From 538fa5ab74999d169836744556c25be615b36660 Mon Sep 17 00:00:00 2001
From: MechaCat02 <fabian@diekaulbachs.de>
Date: Sat, 2 May 2026 12:26:36 +0200
Subject: [PATCH 4/7] fix(cpu): PPCBUG-435/436/437 VSCR.NJ subnormal flush for
 VMX float
MIME-Version: 1.0
Content-Type: text/plain; charset=UTF-8
Content-Transfer-Encoding: 8bit

Phase 5 batch 4 (5d) — partial: VSCR.NJ subnormal flush for VMX float
arithmetic. Xbox 360 always boots with NJ=1, so games expect inputs
and outputs flushed to ±0.

- PPCBUG-435 vaddfp/vaddfp128/vsubfp/vsubfp128/vmulfp128: previously
  no flush at all on these opcodes (only vmaddfp family flushed).
  Now flushes both inputs and output per Canary's unconditional model.
- PPCBUG-436 vmsum3fp128/vmsum4fp128: per-product intermediates now
  flushed individually (was only the final sum).
- PPCBUG-437 vmaddfp/vmaddfp128/vmaddcfp128/vnmsubfp/vnmsubfp128:
  outputs now flushed (inputs were already flushed).

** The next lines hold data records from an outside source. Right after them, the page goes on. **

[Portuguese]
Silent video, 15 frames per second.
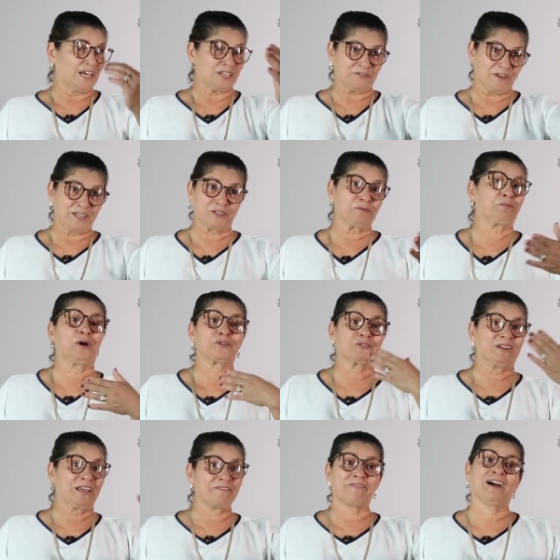às vezes não
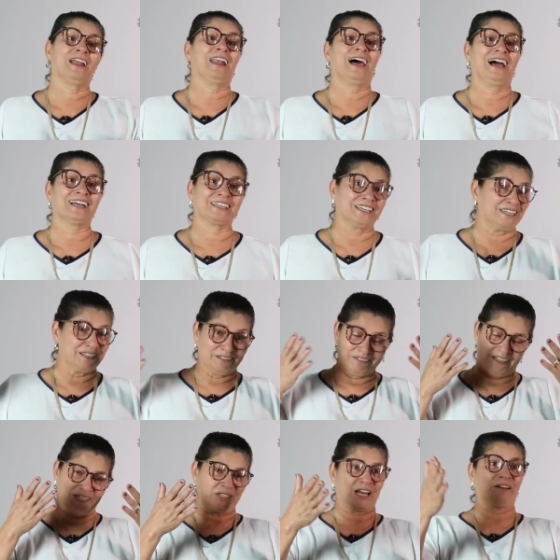posso nem falar que
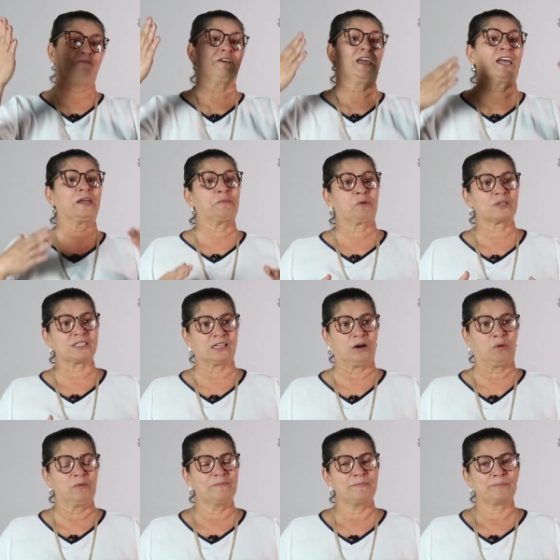já vem a
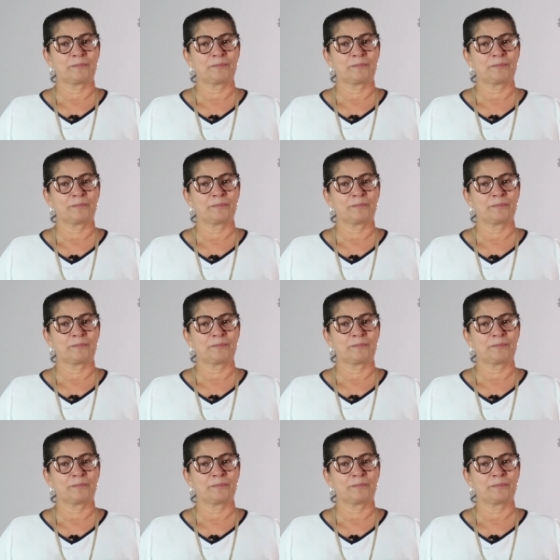emoção.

PPCBUG-185 (FPSCR.NI flush for scalar FPU) deferred — requires adding
a NI bit constant and post-op flush wrapper across all *sx arms; will
land in a focused sub-batch.

Co-Authored-By: Claude Sonnet 4.6 <noreply@anthropic.com>
---
 crates/xenia-cpu/src/interpreter.rs | 63 +++++++++++++++++++++++------
 1 file changed, 51 insertions(+), 12 deletions(-)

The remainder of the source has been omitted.